Avian Disease

Among the many introduced threats to the Hawaiian fauna, avian disease is one of the most devastating. Before the arrival of Europeans, there were no mosquitoes or other blood sucking insects in Hawaii. This also meant that there were no mosquito-borne diseases.

The first mosquitoes were introduced to Hawaii in 1826 and at least four additional species have arrived. These introductions brought with them two mosquito-transmitted avian diseases that have proven to have immense impacts on the island avifauna, the avian pox virus (Poxvirus avium) and avian malaria(Plasmodium

Avian pox causes large tumor-like swellings on the soft parts of birds including the legs, feet and around the eyes and beak. Avian pox now has infected birds from sea level to tree line. Native birds are more susceptible to infection than introduced species since they did not evolve with such threats.

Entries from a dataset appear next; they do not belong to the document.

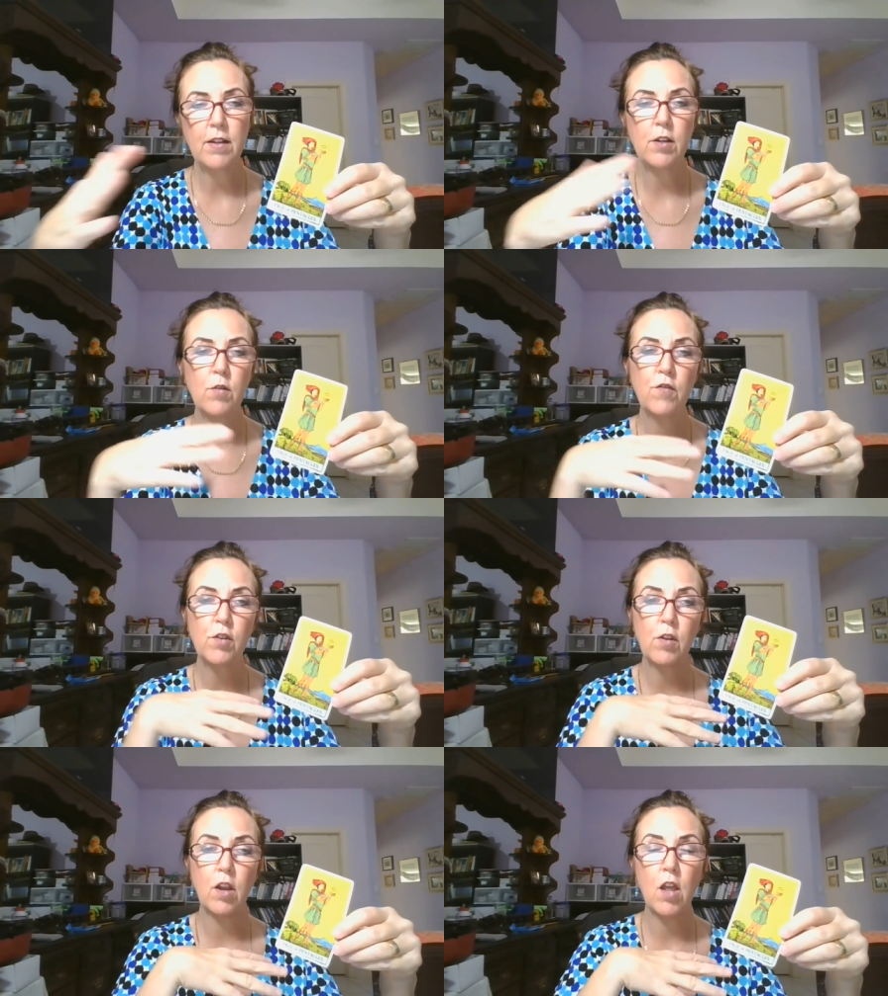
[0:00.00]
I know
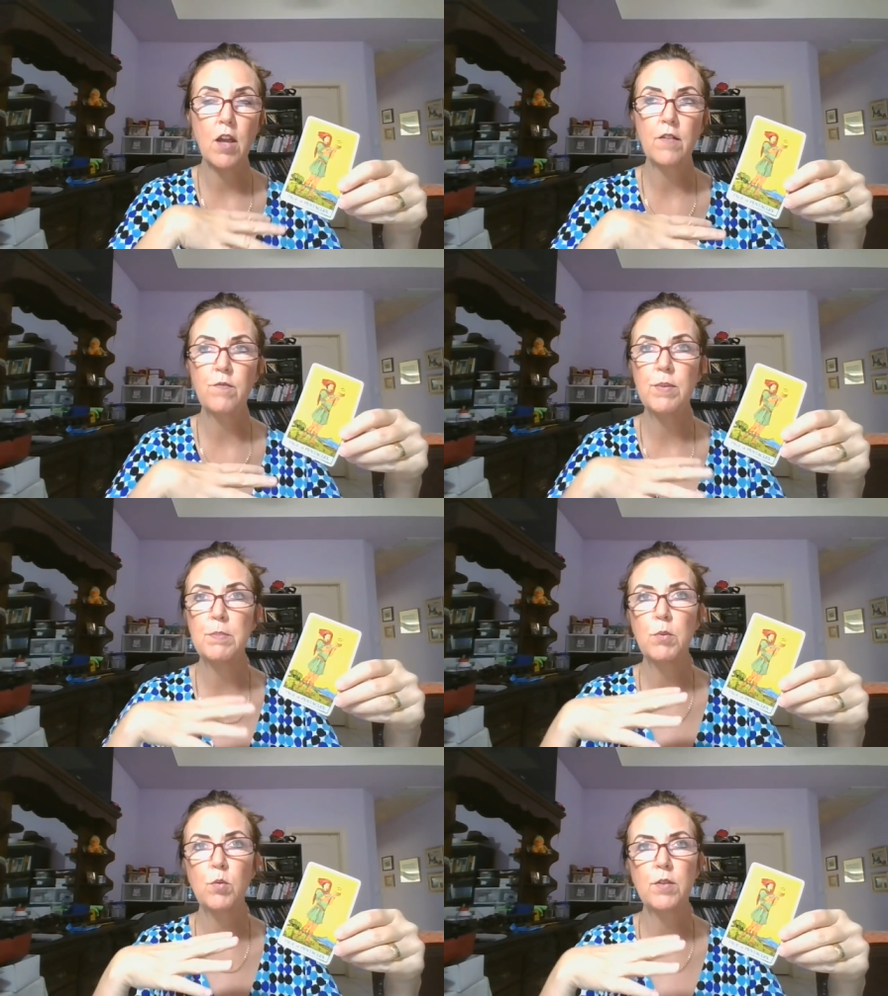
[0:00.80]
for a lot of
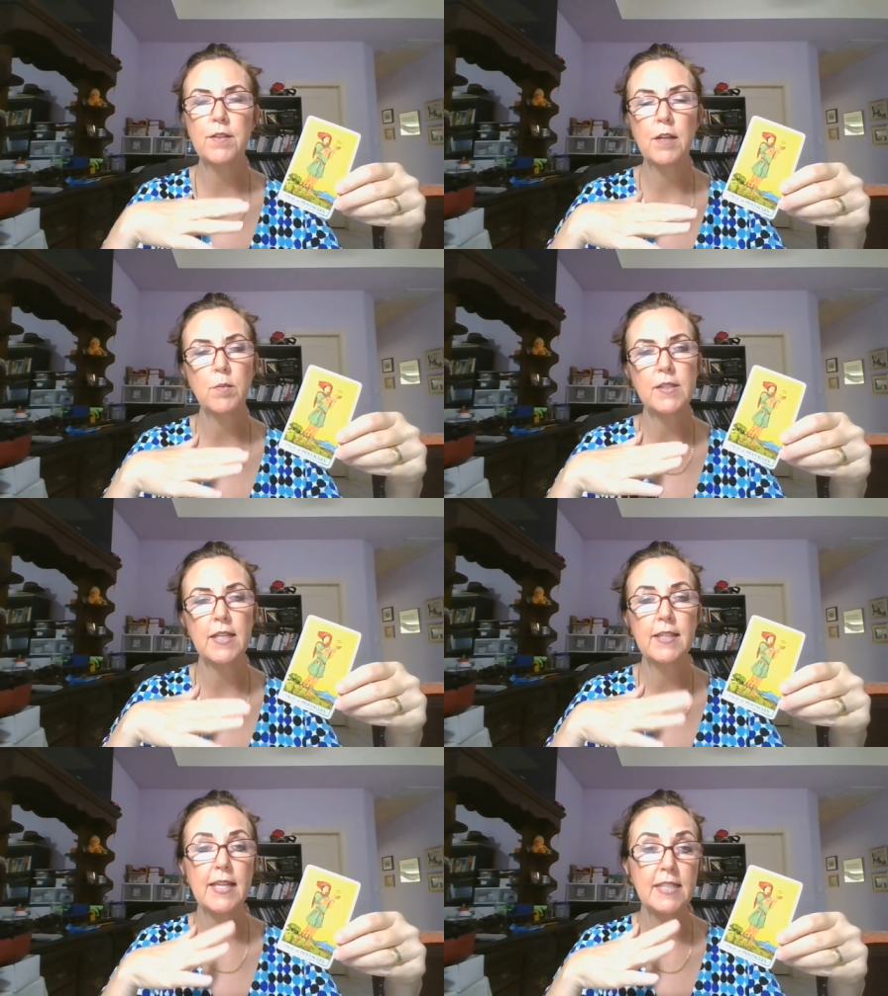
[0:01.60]
people, will, they would
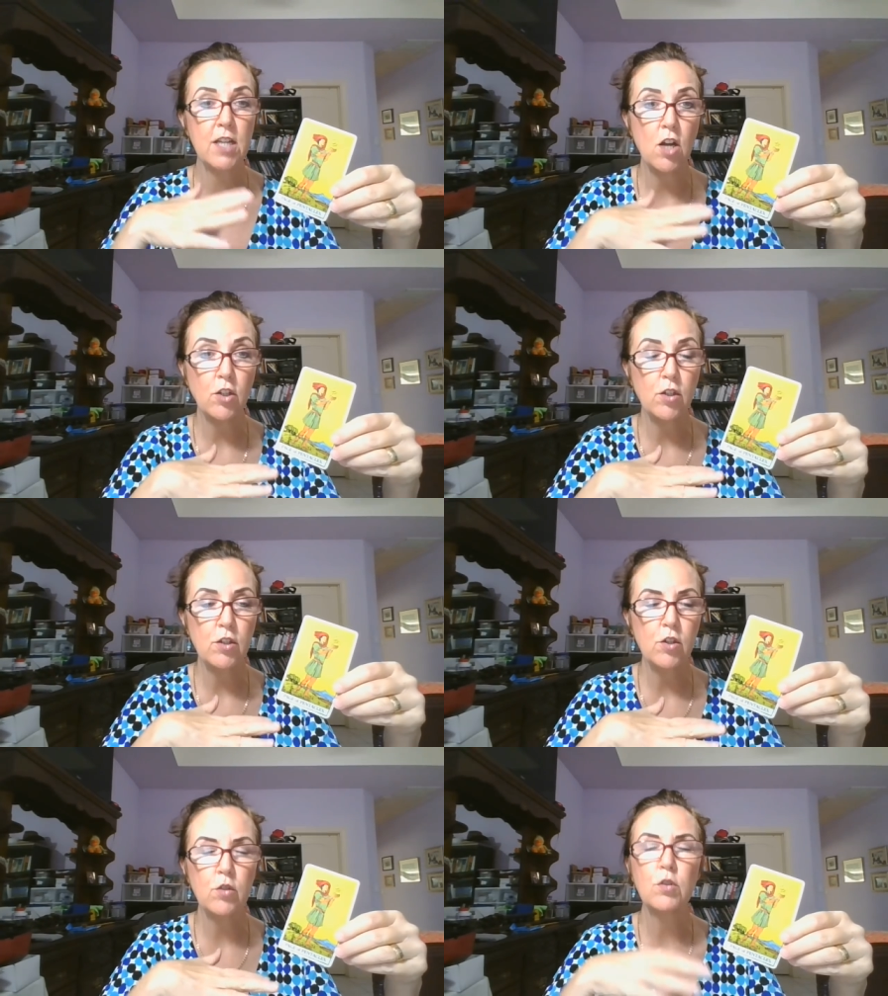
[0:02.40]
say that's not
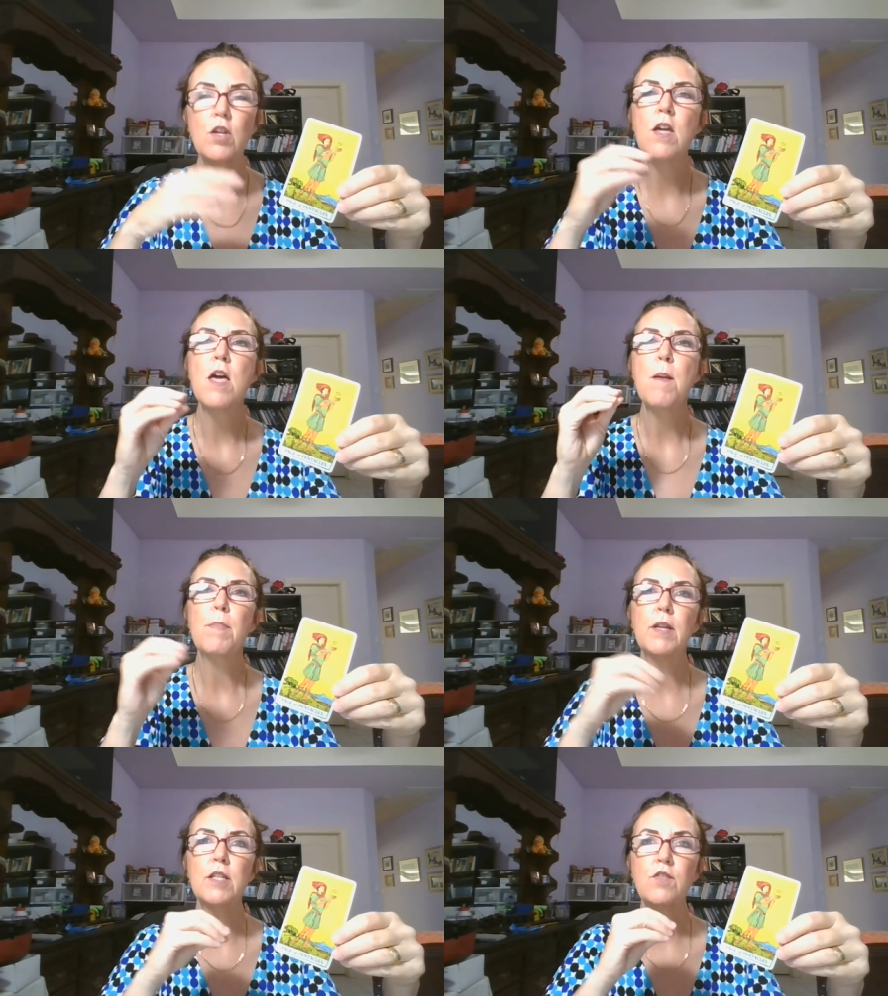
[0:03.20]
good news.
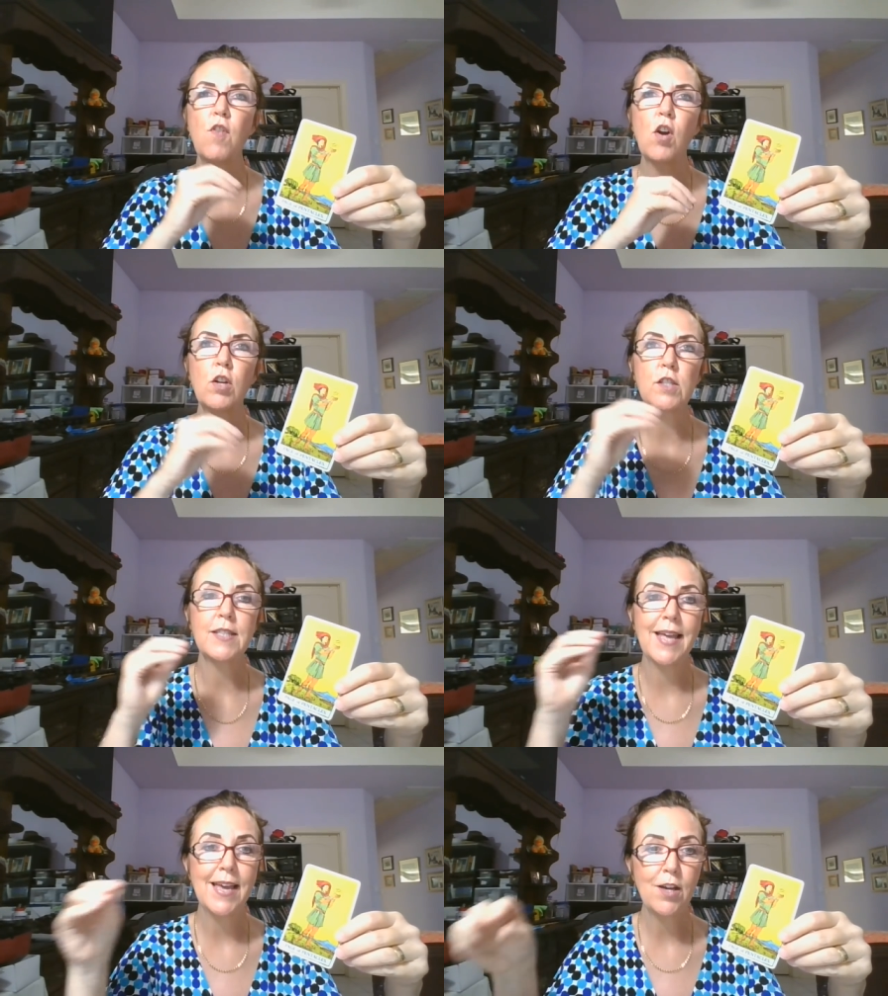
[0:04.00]
But as far as
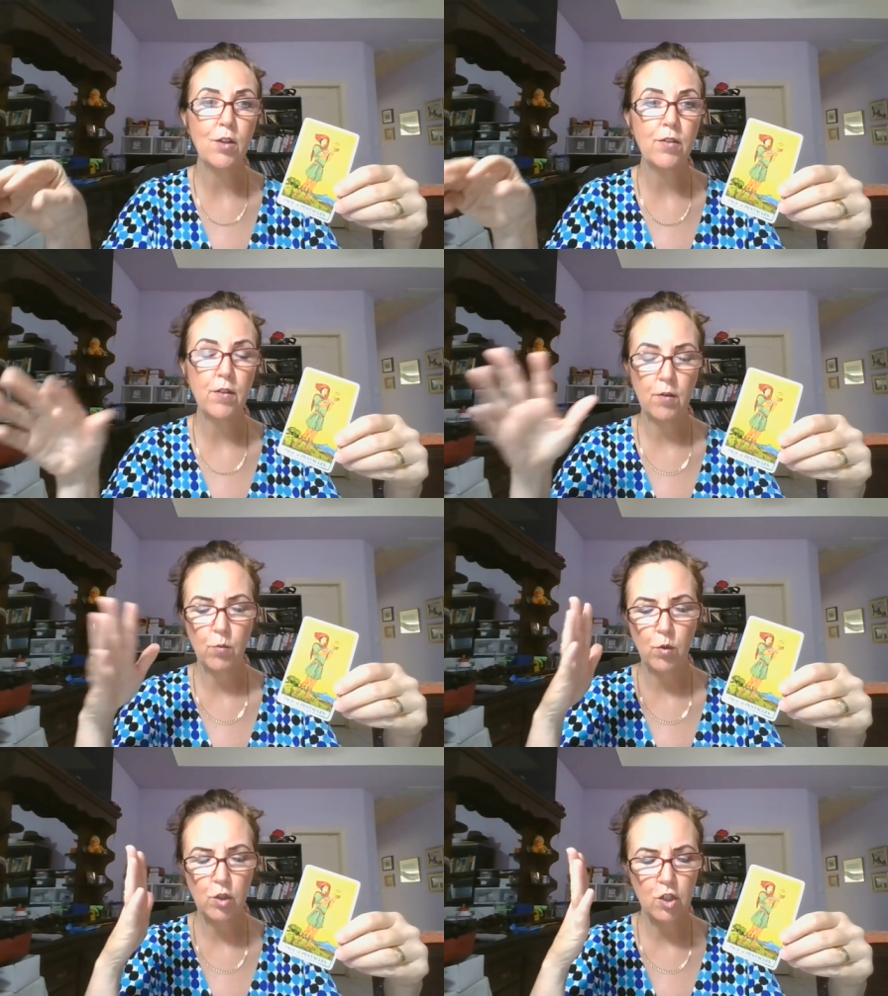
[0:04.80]
the health,
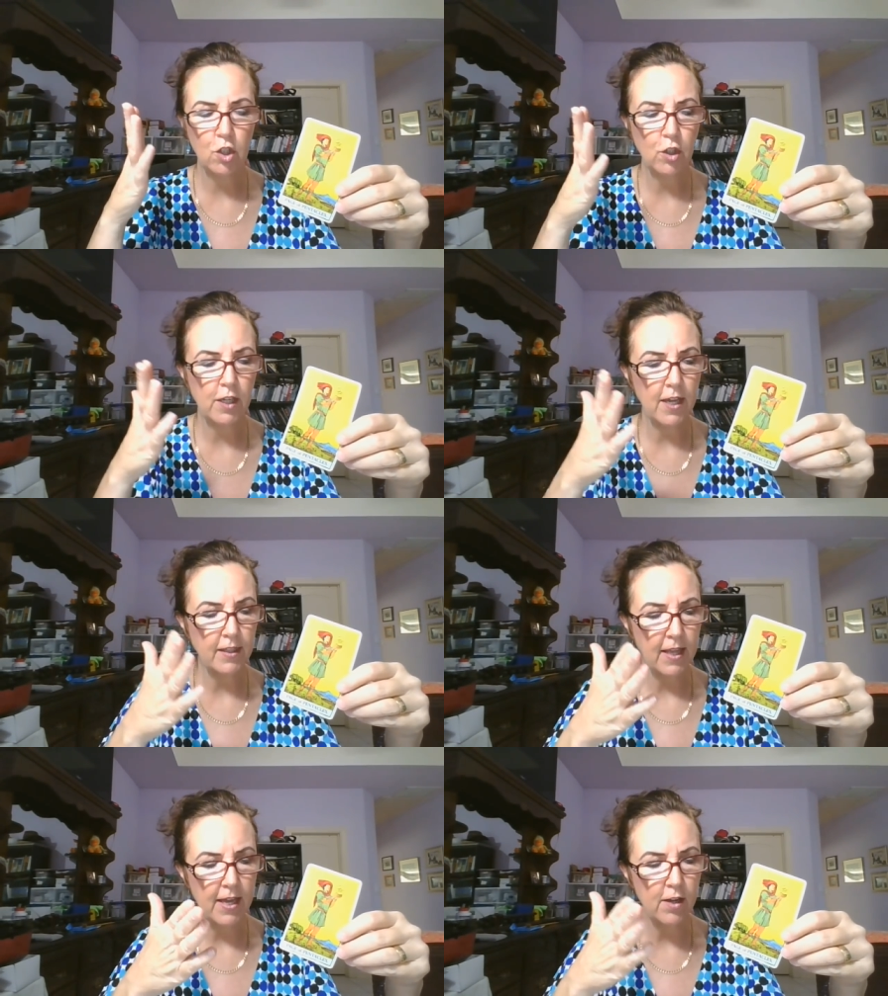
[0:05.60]
we're just looking
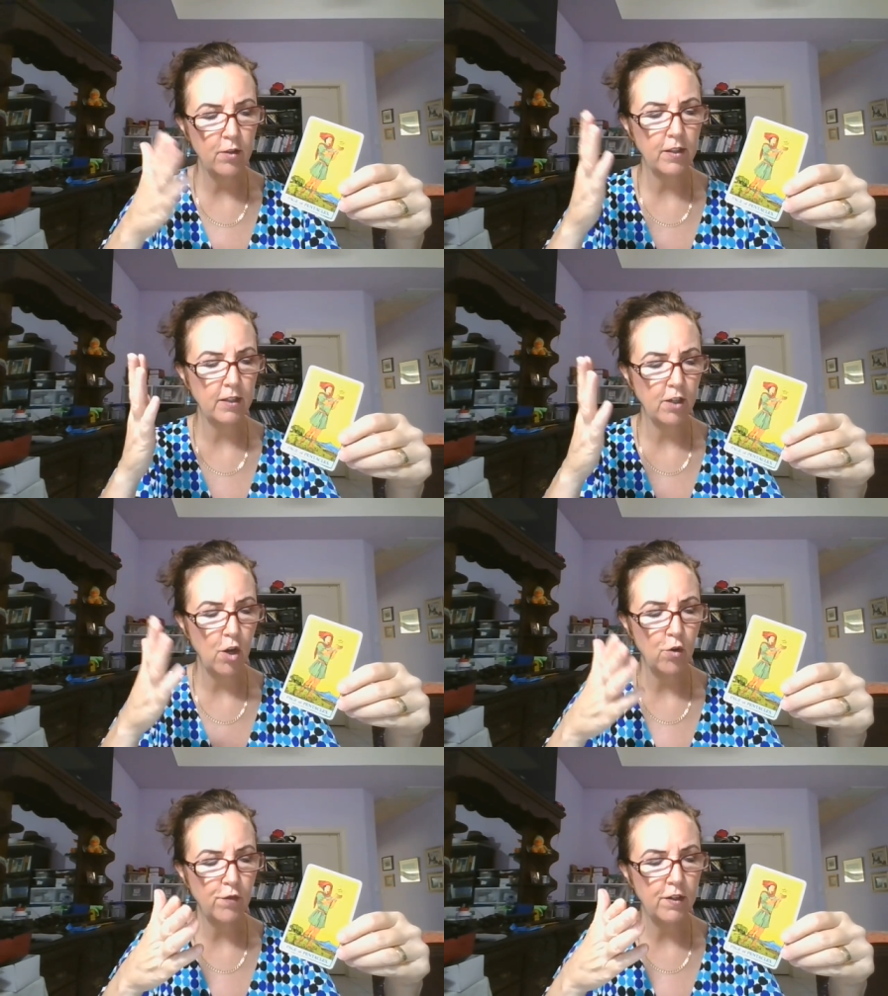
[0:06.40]
at the health and
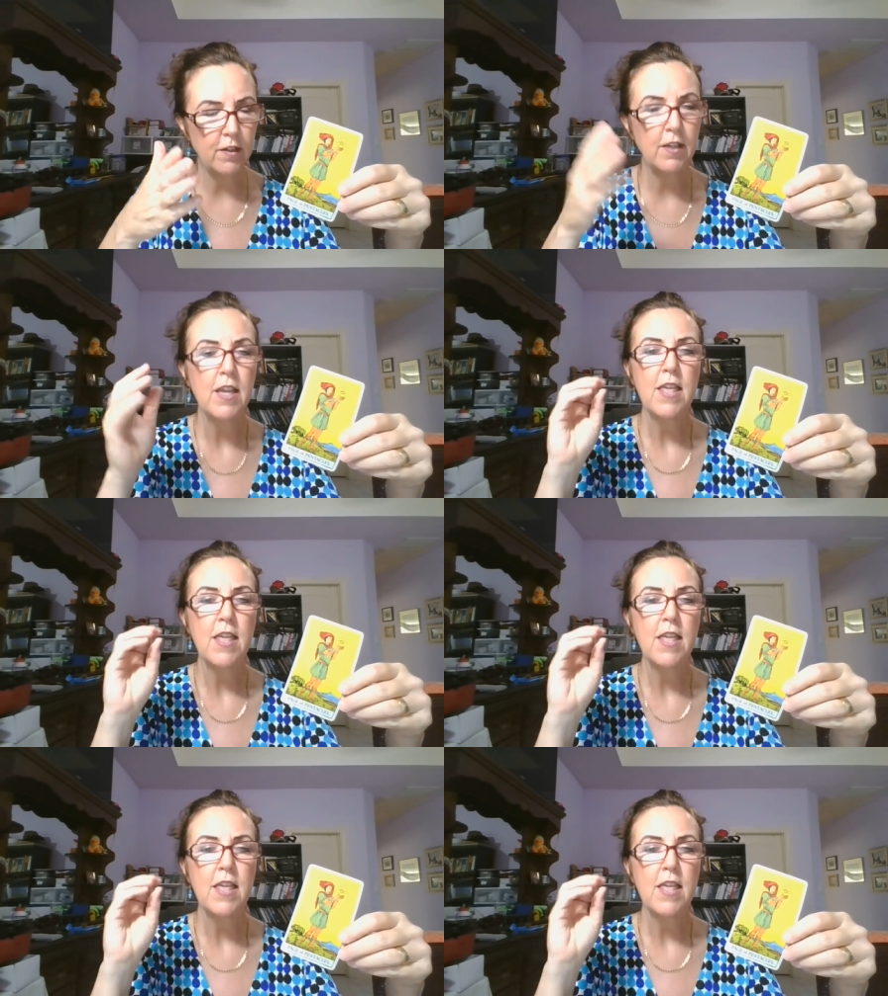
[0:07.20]
COVID.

Due to the novelty of the disease, avian malaria spread quickly in native birds. With no prior exposure or natural immunity to this disease, malaria

probably swept through remaining lowland native bird populations quickly after its arrival, hastening the extinction of several remaining bird species and decline the of many more.

Current native bird populations on the Island of Maui are restricted mainly to high elevation forests where the malaria plasmodium does not survive. In the 1960, mosquitoes were restricted below 2500 ft but today that threshold is at 4500 feet. Continued climate change is a imminent threat to these remaining bird populations.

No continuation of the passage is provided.